The New Britain-New Ireland lowland rain forests is a tropical moist forest ecoregion in Papua New Guinea. The ecoregion covers the lowland rain forests of New Britain, New Ireland, and nearby islands in the Bismarck Archipelago.

==Geography==
The Bismarck Archipelago is a group of islands lying northeast of the island of New Guinea in Papua New Guinea. The ecoregion includes the lowland rain forests on New Britain, New Ireland, and nearby smaller islands, including Umboi, Long Island, and Karkar, near the New Guinea coast west of New Britain. The islands north of New Ireland, including New Hanover (Lavongai), the Saint Matthias Group, Tabar Group, Lihir Group, Tanga Islands, and Feni Islands, are also part of the ecoregion.

New Britain is the largest island in the ecoregion, with an area of 36520 km2. New Ireland is the second-largest, with an area of 7404 km2. The archipelago is mostly made of volcanic rocks, with extensive areas of limestone. Several of the ecoregion's volcanoes are still active. The islands are generally mountainous, with Mount Ulawun on New Britain reaching 2334 m. The portions of New Britain and New Ireland above 1000 m of elevation constitute the separate New Britain-New Ireland montane rain forests ecoregion.

==Climate==
The ecoregion has a tropical wet climate. Annual rainfall varies from 1500 to 6000 mm, depending on location.

==Flora==
The predominant vegetation in the ecoregion is tropical rain forest.

==Fauna==
The ecoregion has 47 species of mammals. 36 of them are bats, and the rest are murid rodents or marsupials.

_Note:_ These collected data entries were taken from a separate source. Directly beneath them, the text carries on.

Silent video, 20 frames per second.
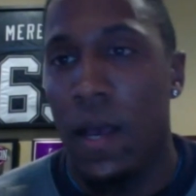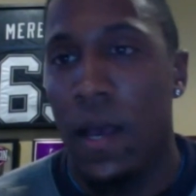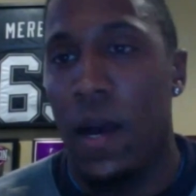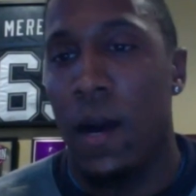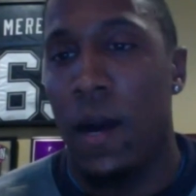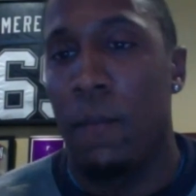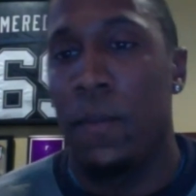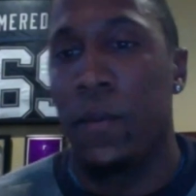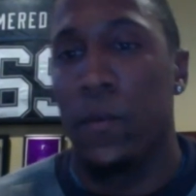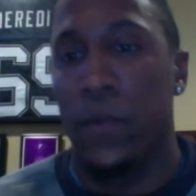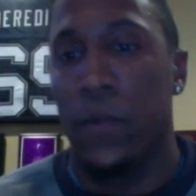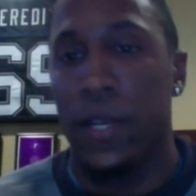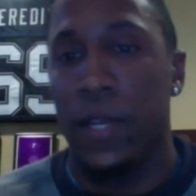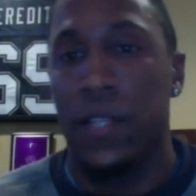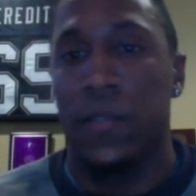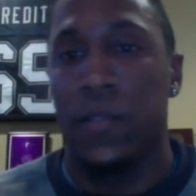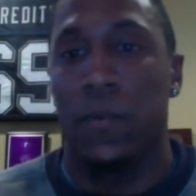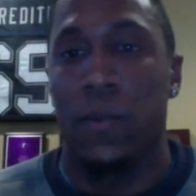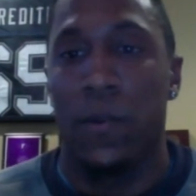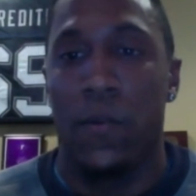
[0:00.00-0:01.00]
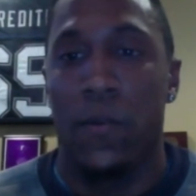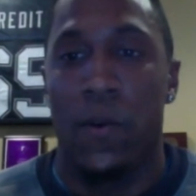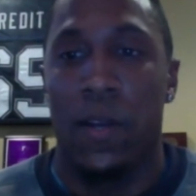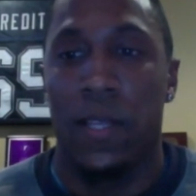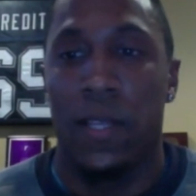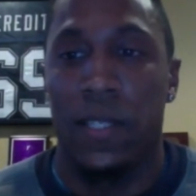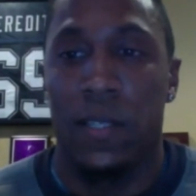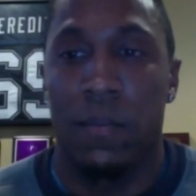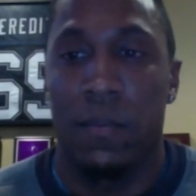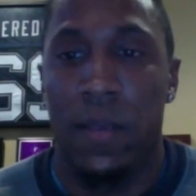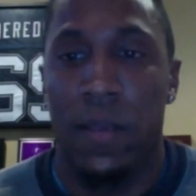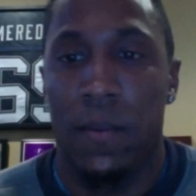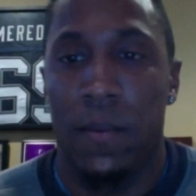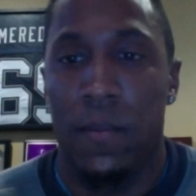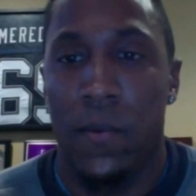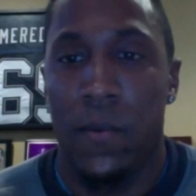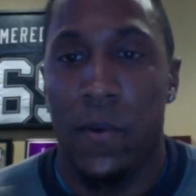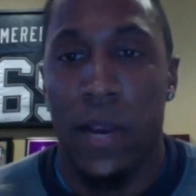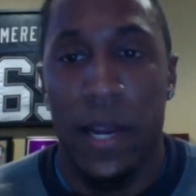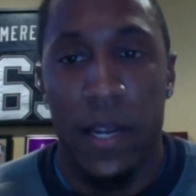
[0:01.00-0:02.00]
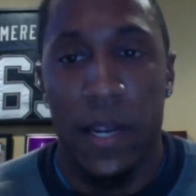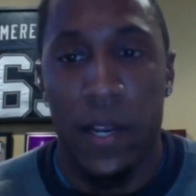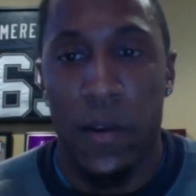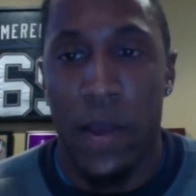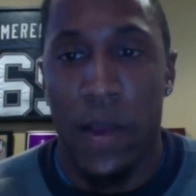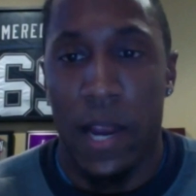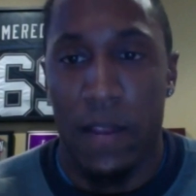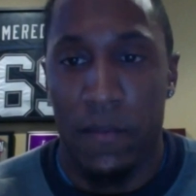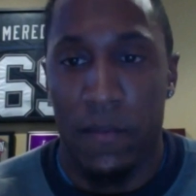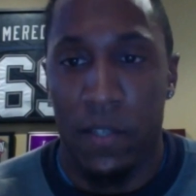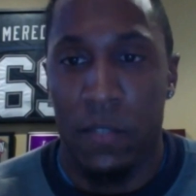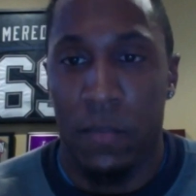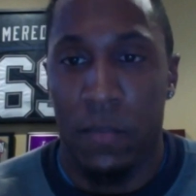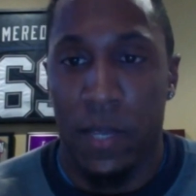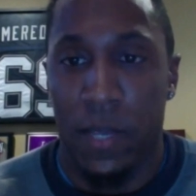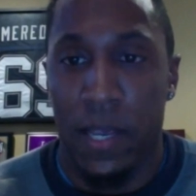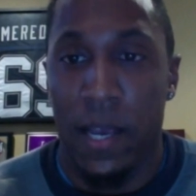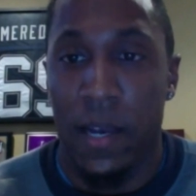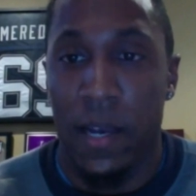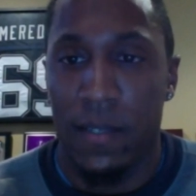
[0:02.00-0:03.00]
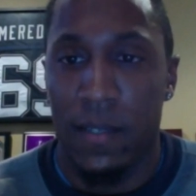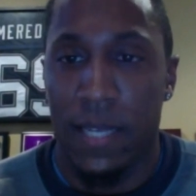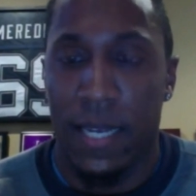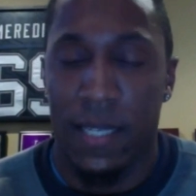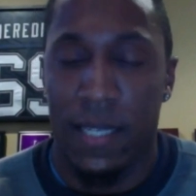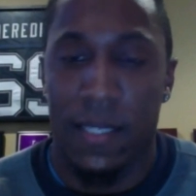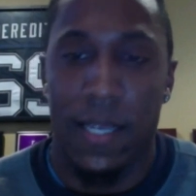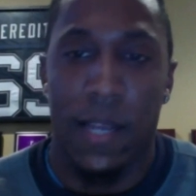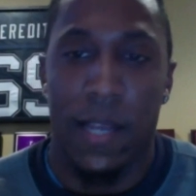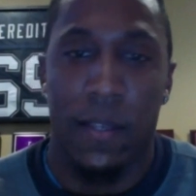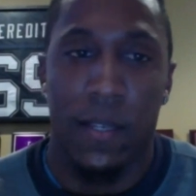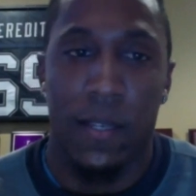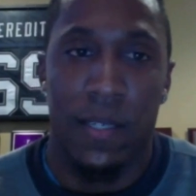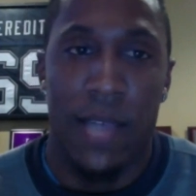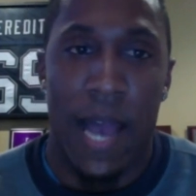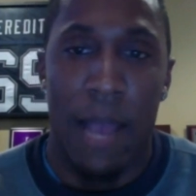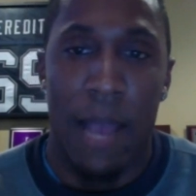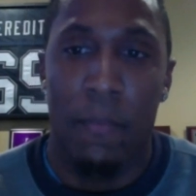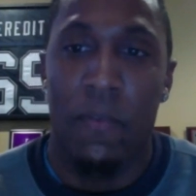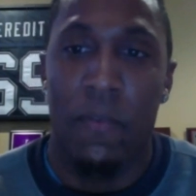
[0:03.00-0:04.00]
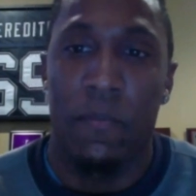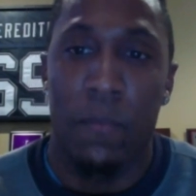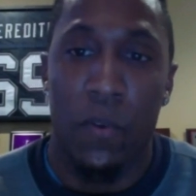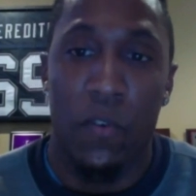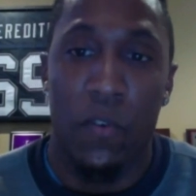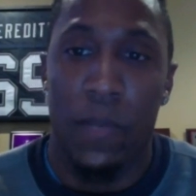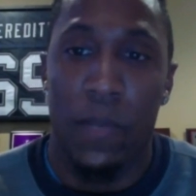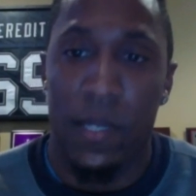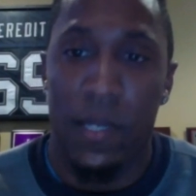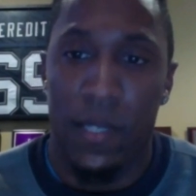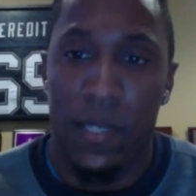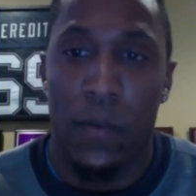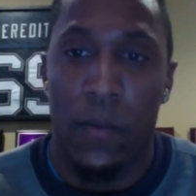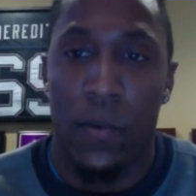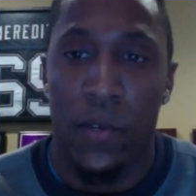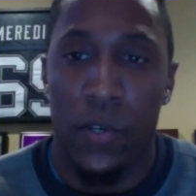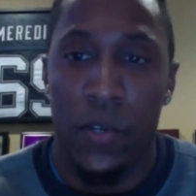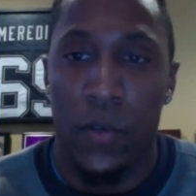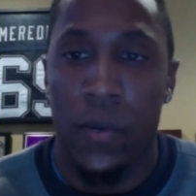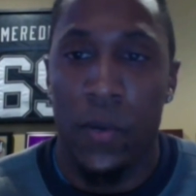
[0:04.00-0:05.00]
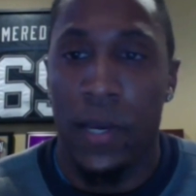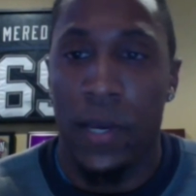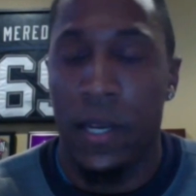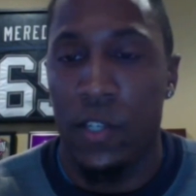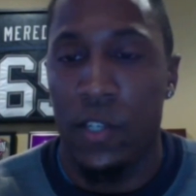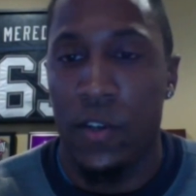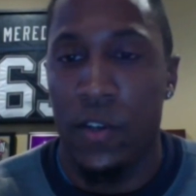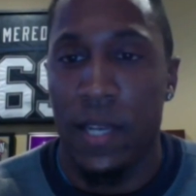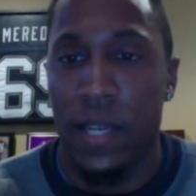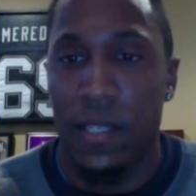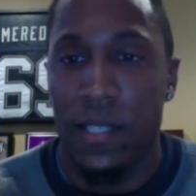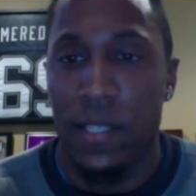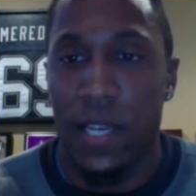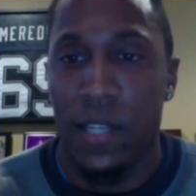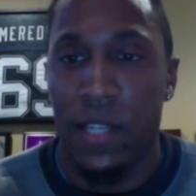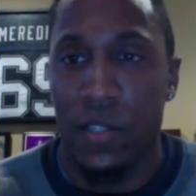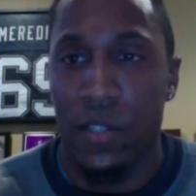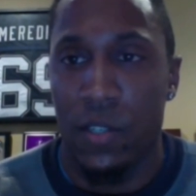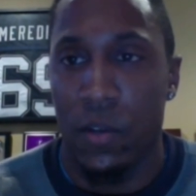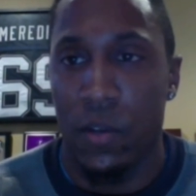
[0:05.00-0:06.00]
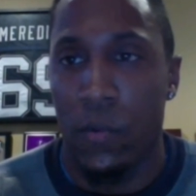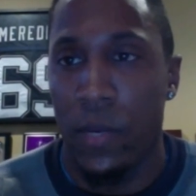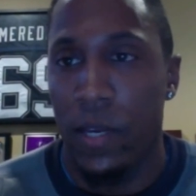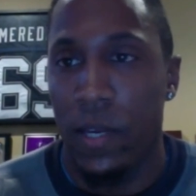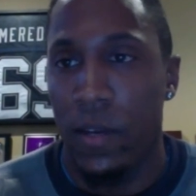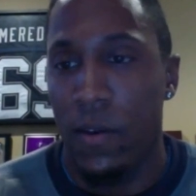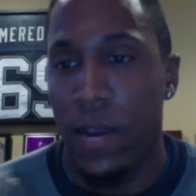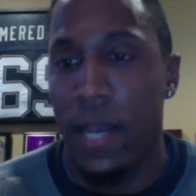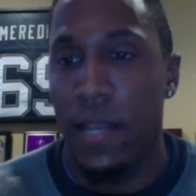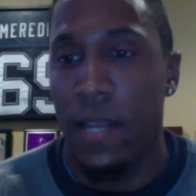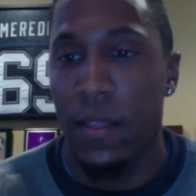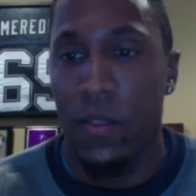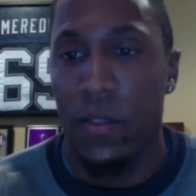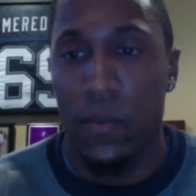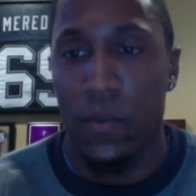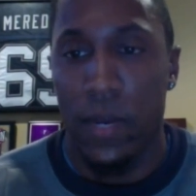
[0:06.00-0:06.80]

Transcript: And the reason we wanted to be more integrative is because, like I said, the type of movements that we're doing in a training session. So we created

The ecoregion has 19 endemic bird species. These include the black honey buzzard (Henicopernis infuscatus), slaty-mantled sparrowhawk (Accipiter luteoschistaceus), New Britain sparrowhawk (Accipiter brachyurus), New Britain bronzewing (Henicophaps foersteri), blue-eyed cockatoo (Cacatua ophthalmica), green-fronted hanging parrot (Loriculus tener), Bismarck hawk owl (Ninox variegata), Bismarck kingfisher (Ceyx websteri), New Britain kingfisher (Todirhamphus albonotatus), rusty thicketbird (Cincloramphus rubiginosus), white-breasted monarch (Symposiachrus menckei), Matthias fantail (Rhipidura matthiae), black-bellied myzomela (Myzomela erythromelas), Ashy myzomela (Myzomela cineracea), scarlet-bibbed myzomela (Myzomela sclateri), mottled munia (Lonchura hunsteini), New Ireland munia (Lonchura forbesi), New Hanover munia (Lonchura nigerrima), and Bismarck woodswallow (Artamus insignis).

== Protected areas ==
A 2017 assessment found that 1,026 km2, or 3%, of the ecoregion is in protected areas. About two-thirds of the unprotected area is still forested.